**Data provided**
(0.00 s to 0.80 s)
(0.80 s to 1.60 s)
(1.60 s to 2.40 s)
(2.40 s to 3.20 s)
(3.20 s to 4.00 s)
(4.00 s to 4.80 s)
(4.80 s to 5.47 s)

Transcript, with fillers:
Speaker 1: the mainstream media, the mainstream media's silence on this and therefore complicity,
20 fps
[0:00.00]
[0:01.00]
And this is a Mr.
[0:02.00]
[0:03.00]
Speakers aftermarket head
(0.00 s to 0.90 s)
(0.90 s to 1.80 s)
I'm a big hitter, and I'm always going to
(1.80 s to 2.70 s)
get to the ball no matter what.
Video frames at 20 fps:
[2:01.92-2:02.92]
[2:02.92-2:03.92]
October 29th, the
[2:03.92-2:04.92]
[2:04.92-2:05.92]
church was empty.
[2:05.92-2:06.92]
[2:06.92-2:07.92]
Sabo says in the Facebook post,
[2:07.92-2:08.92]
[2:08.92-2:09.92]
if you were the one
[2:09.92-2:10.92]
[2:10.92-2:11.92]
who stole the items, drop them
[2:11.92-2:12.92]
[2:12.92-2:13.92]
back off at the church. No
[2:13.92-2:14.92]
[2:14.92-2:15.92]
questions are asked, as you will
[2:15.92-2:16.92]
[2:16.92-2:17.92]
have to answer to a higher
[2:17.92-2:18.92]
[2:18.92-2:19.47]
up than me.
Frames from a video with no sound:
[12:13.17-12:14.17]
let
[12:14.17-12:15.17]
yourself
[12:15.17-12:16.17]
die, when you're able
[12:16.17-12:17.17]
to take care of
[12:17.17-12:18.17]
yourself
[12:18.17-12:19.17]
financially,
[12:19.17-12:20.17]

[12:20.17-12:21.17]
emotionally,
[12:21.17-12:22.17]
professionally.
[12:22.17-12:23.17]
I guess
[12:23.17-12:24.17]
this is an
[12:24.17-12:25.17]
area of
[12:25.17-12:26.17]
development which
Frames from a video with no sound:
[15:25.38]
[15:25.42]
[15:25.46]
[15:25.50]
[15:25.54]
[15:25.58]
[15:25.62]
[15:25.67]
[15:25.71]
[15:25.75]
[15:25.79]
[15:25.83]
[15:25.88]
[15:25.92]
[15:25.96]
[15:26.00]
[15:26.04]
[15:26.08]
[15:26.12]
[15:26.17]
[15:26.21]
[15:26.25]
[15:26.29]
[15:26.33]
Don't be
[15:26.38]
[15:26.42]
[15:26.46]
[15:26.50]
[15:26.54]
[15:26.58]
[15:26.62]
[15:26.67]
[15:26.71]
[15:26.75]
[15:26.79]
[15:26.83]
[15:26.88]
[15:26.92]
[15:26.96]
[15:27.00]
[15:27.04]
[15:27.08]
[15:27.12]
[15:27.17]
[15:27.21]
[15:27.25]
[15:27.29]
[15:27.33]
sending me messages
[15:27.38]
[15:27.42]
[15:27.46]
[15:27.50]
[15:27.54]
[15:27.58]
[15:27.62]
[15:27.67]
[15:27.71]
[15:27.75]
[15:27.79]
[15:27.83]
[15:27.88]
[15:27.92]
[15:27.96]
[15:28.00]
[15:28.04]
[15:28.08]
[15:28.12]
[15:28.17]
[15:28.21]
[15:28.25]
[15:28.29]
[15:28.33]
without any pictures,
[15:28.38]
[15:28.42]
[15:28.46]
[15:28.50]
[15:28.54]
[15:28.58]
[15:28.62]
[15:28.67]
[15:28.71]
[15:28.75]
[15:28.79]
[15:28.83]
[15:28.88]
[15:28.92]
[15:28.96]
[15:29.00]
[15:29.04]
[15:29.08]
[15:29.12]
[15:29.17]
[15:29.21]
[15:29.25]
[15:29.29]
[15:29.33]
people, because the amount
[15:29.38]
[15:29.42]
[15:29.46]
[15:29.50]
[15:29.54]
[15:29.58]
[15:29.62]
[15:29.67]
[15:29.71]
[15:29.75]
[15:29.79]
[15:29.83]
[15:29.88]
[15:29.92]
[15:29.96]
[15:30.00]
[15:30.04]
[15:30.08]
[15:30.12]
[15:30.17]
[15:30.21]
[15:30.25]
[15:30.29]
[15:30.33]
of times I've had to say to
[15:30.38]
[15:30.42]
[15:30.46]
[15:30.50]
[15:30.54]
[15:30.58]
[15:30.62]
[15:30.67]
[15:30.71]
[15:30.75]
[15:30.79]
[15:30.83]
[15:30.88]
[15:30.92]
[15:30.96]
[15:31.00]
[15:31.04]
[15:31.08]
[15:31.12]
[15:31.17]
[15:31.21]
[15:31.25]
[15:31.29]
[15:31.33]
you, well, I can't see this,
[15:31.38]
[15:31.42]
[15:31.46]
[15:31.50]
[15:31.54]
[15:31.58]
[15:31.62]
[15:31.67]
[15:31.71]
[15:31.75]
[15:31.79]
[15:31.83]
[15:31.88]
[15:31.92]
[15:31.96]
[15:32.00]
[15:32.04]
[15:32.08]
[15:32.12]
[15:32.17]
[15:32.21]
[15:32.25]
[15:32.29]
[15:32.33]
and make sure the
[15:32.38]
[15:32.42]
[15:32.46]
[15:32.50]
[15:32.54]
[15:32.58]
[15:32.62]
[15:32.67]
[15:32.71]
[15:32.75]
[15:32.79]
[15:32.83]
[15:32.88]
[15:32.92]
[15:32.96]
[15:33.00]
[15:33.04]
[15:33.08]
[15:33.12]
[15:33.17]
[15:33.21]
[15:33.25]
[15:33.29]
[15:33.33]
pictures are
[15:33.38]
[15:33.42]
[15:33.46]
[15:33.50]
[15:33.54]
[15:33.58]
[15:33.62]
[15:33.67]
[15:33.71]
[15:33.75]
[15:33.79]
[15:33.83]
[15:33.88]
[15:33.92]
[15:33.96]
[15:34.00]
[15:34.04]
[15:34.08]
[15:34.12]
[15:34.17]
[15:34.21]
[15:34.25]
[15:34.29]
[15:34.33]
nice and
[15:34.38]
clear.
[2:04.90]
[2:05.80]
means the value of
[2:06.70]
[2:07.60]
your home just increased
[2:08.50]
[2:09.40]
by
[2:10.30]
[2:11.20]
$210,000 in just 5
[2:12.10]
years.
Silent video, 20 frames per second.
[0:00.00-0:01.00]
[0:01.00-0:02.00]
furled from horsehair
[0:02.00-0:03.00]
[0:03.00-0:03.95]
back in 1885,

**Instructions to follow**
Every entry must appear again in the answer, exactly as written.

**Problem solution**
(0.00 s to 0.80 s)
(0.80 s to 1.60 s)
(1.60 s to 2.40 s)
(2.40 s to 3.20 s)
(3.20 s to 4.00 s)
(4.00 s to 4.80 s)
(4.80 s to 5.47 s)

Transcript, with fillers:
Speaker 1: the mainstream media, the mainstream media's silence on this and therefore complicity,
20 fps
[0:00.00]
[0:01.00]
And this is a Mr.
[0:02.00]
[0:03.00]
Speakers aftermarket head
(0.00 s to 0.90 s)
(0.90 s to 1.80 s)
I'm a big hitter, and I'm always going to
(1.80 s to 2.70 s)
get to the ball no matter what.
Video frames at 20 fps:
[2:01.92-2:02.92]
[2:02.92-2:03.92]
October 29th, the
[2:03.92-2:04.92]
[2:04.92-2:05.92]
church was empty.
[2:05.92-2:06.92]
[2:06.92-2:07.92]
Sabo says in the Facebook post,
[2:07.92-2:08.92]
[2:08.92-2:09.92]
if you were the one
[2:09.92-2:10.92]
[2:10.92-2:11.92]
who stole the items, drop them
[2:11.92-2:12.92]
[2:12.92-2:13.92]
back off at the church. No
[2:13.92-2:14.92]
[2:14.92-2:15.92]
questions are asked, as you will
[2:15.92-2:16.92]
[2:16.92-2:17.92]
have to answer to a higher
[2:17.92-2:18.92]
[2:18.92-2:19.47]
up than me.
Frames from a video with no sound:
[12:13.17-12:14.17]
let
[12:14.17-12:15.17]
yourself
[12:15.17-12:16.17]
die, when you're able
[12:16.17-12:17.17]
to take care of
[12:17.17-12:18.17]
yourself
[12:18.17-12:19.17]
financially,
[12:19.17-12:20.17]

[12:20.17-12:21.17]
emotionally,
[12:21.17-12:22.17]
professionally.
[12:22.17-12:23.17]
I guess
[12:23.17-12:24.17]
this is an
[12:24.17-12:25.17]
area of
[12:25.17-12:26.17]
development which
Frames from a video with no sound:
[15:25.38]
[15:25.42]
[15:25.46]
[15:25.50]
[15:25.54]
[15:25.58]
[15:25.62]
[15:25.67]
[15:25.71]
[15:25.75]
[15:25.79]
[15:25.83]
[15:25.88]
[15:25.92]
[15:25.96]
[15:26.00]
[15:26.04]
[15:26.08]
[15:26.12]
[15:26.17]
[15:26.21]
[15:26.25]
[15:26.29]
[15:26.33]
Don't be
[15:26.38]
[15:26.42]
[15:26.46]
[15:26.50]
[15:26.54]
[15:26.58]
[15:26.62]
[15:26.67]
[15:26.71]
[15:26.75]
[15:26.79]
[15:26.83]
[15:26.88]
[15:26.92]
[15:26.96]
[15:27.00]
[15:27.04]
[15:27.08]
[15:27.12]
[15:27.17]
[15:27.21]
[15:27.25]
[15:27.29]
[15:27.33]
sending me messages
[15:27.38]
[15:27.42]
[15:27.46]
[15:27.50]
[15:27.54]
[15:27.58]
[15:27.62]
[15:27.67]
[15:27.71]
[15:27.75]
[15:27.79]
[15:27.83]
[15:27.88]
[15:27.92]
[15:27.96]
[15:28.00]
[15:28.04]
[15:28.08]
[15:28.12]
[15:28.17]
[15:28.21]
[15:28.25]
[15:28.29]
[15:28.33]
without any pictures,
[15:28.38]
[15:28.42]
[15:28.46]
[15:28.50]
[15:28.54]
[15:28.58]
[15:28.62]
[15:28.67]
[15:28.71]
[15:28.75]
[15:28.79]
[15:28.83]
[15:28.88]
[15:28.92]
[15:28.96]
[15:29.00]
[15:29.04]
[15:29.08]
[15:29.12]
[15:29.17]
[15:29.21]
[15:29.25]
[15:29.29]
[15:29.33]
people, because the amount
[15:29.38]
[15:29.42]
[15:29.46]
[15:29.50]
[15:29.54]
[15:29.58]
[15:29.62]
[15:29.67]
[15:29.71]
[15:29.75]
[15:29.79]
[15:29.83]
[15:29.88]
[15:29.92]
[15:29.96]
[15:30.00]
[15:30.04]
[15:30.08]
[15:30.12]
[15:30.17]
[15:30.21]
[15:30.25]
[15:30.29]
[15:30.33]
of times I've had to say to
[15:30.38]
[15:30.42]
[15:30.46]
[15:30.50]
[15:30.54]
[15:30.58]
[15:30.62]
[15:30.67]
[15:30.71]
[15:30.75]
[15:30.79]
[15:30.83]
[15:30.88]
[15:30.92]
[15:30.96]
[15:31.00]
[15:31.04]
[15:31.08]
[15:31.12]
[15:31.17]
[15:31.21]
[15:31.25]
[15:31.29]
[15:31.33]
you, well, I can't see this,
[15:31.38]
[15:31.42]
[15:31.46]
[15:31.50]
[15:31.54]
[15:31.58]
[15:31.62]
[15:31.67]
[15:31.71]
[15:31.75]
[15:31.79]
[15:31.83]
[15:31.88]
[15:31.92]
[15:31.96]
[15:32.00]
[15:32.04]
[15:32.08]
[15:32.12]
[15:32.17]
[15:32.21]
[15:32.25]
[15:32.29]
[15:32.33]
and make sure the
[15:32.38]
[15:32.42]
[15:32.46]
[15:32.50]
[15:32.54]
[15:32.58]
[15:32.62]
[15:32.67]
[15:32.71]
[15:32.75]
[15:32.79]
[15:32.83]
[15:32.88]
[15:32.92]
[15:32.96]
[15:33.00]
[15:33.04]
[15:33.08]
[15:33.12]
[15:33.17]
[15:33.21]
[15:33.25]
[15:33.29]
[15:33.33]
pictures are
[15:33.38]
[15:33.42]
[15:33.46]
[15:33.50]
[15:33.54]
[15:33.58]
[15:33.62]
[15:33.67]
[15:33.71]
[15:33.75]
[15:33.79]
[15:33.83]
[15:33.88]
[15:33.92]
[15:33.96]
[15:34.00]
[15:34.04]
[15:34.08]
[15:34.12]
[15:34.17]
[15:34.21]
[15:34.25]
[15:34.29]
[15:34.33]
nice and
[15:34.38]
clear.
[2:04.90]
[2:05.80]
means the value of
[2:06.70]
[2:07.60]
your home just increased
[2:08.50]
[2:09.40]
by
[2:10.30]
[2:11.20]
$210,000 in just 5
[2:12.10]
years.
Silent video, 20 frames per second.
[0:00.00-0:01.00]
[0:01.00-0:02.00]
furled from horsehair
[0:02.00-0:03.00]
[0:03.00-0:03.95]
back in 1885,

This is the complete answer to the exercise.